Mr Hardy writes, “21st Sussex (Eastbourne) Batallion Home Guard. Formed in May 1940 under the command of Brigadier General E Costello as G Company, and later divided into four companies. Costello was succeeded in turn by Colonel Wise and Brigadier General Charles Terrott.

Lieutenant Colonel T Sutton was appointed commanding officer in June 1943. The batallion area was enlarged in the same month to include Polegate, Pevensey, Friston and the Cucmere Balley. More than 5,000 men passed through the ranks of the 21st Battalion.

In addition to their normal duties, members of the Home Guard were always on hand during raids. Practice, lectures, drills, night patrols, parades – hour after hour after a hard day’s work.

“Done willingly (with a grumble or two perhaps) but in the full realisation that this south east corner of England’s green and pleasant land might at any moment be turned into a battlefield. A good job well done!

“This record of Eastbourne during the war years would be incomplete without reference to the following people who carried on unobtrusively often behind the scenes: blood donors, who offered their blood for service casualties brought home from Europe to local hospitals in addition to civilian victims of air raids; the Casalty Bureau operated from the Public Health Department. All information regarding casualties in air raids was filtered by this bureau before transmission to the controller.

“Control. The staff at control did a splendid job. They were the king pin during raids and the responsibility of organising quick action after an incident was theirs.

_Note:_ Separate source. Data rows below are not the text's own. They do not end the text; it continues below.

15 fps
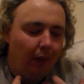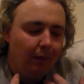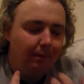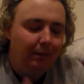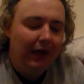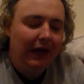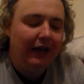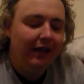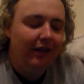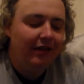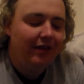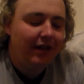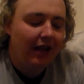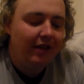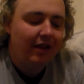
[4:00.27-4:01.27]

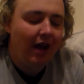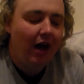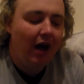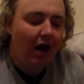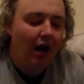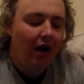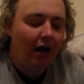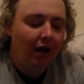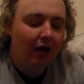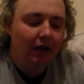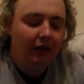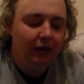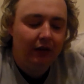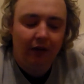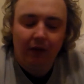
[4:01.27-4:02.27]
means that are,
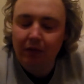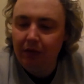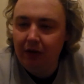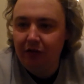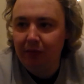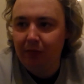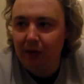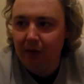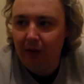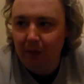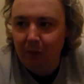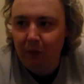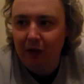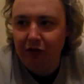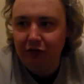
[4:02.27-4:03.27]

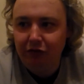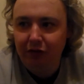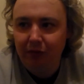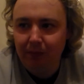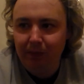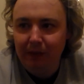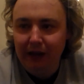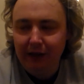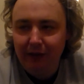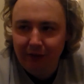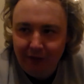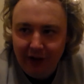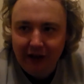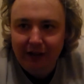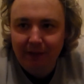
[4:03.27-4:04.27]
which being
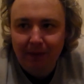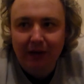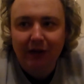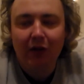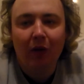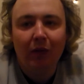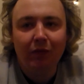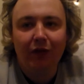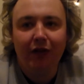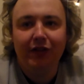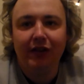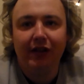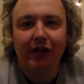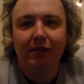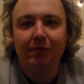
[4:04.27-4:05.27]
affected by
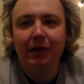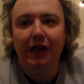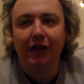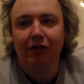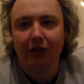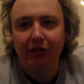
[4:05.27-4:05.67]
non-physical means,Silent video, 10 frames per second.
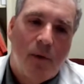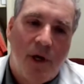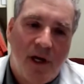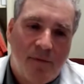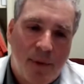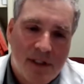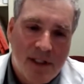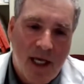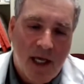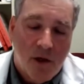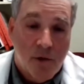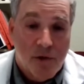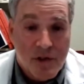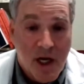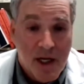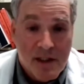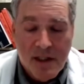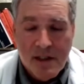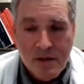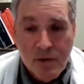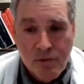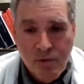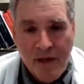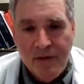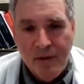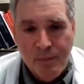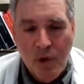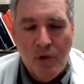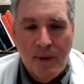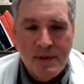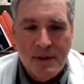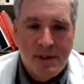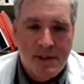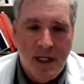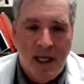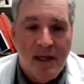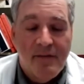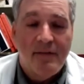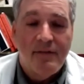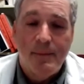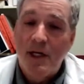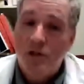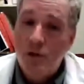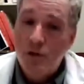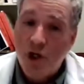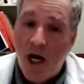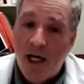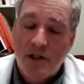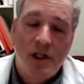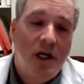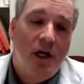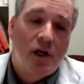we have been saying, or the scientists who run the programs have been saying, give everybody 2 shots,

“Rescue Services. On the job within a very few minutes of a raid. Burrowing, heaving, to rescue trapped people at considerable risk to themselves. A great job well done.

“Medical. We can be grateful for the wonderful work of our doctors, nurses and first aid parties including the British Red Cross Society and St John Ambulance Brigade for their part during the way years.

“We owe a special word of thanks to the doctors who, badly overworked due to many of the local medical men being in the forces, were always on hand to ease out ills – real and not so real.

“The women. Our womenfolk set a fine example of fortitude and courage in every phase of war. Local people remember with pride the members of the Women’s Transport Service and the Women’s Voluntary Service of this town who decided they had a job to do and did it – quietly but with enthusiasm and loyalty.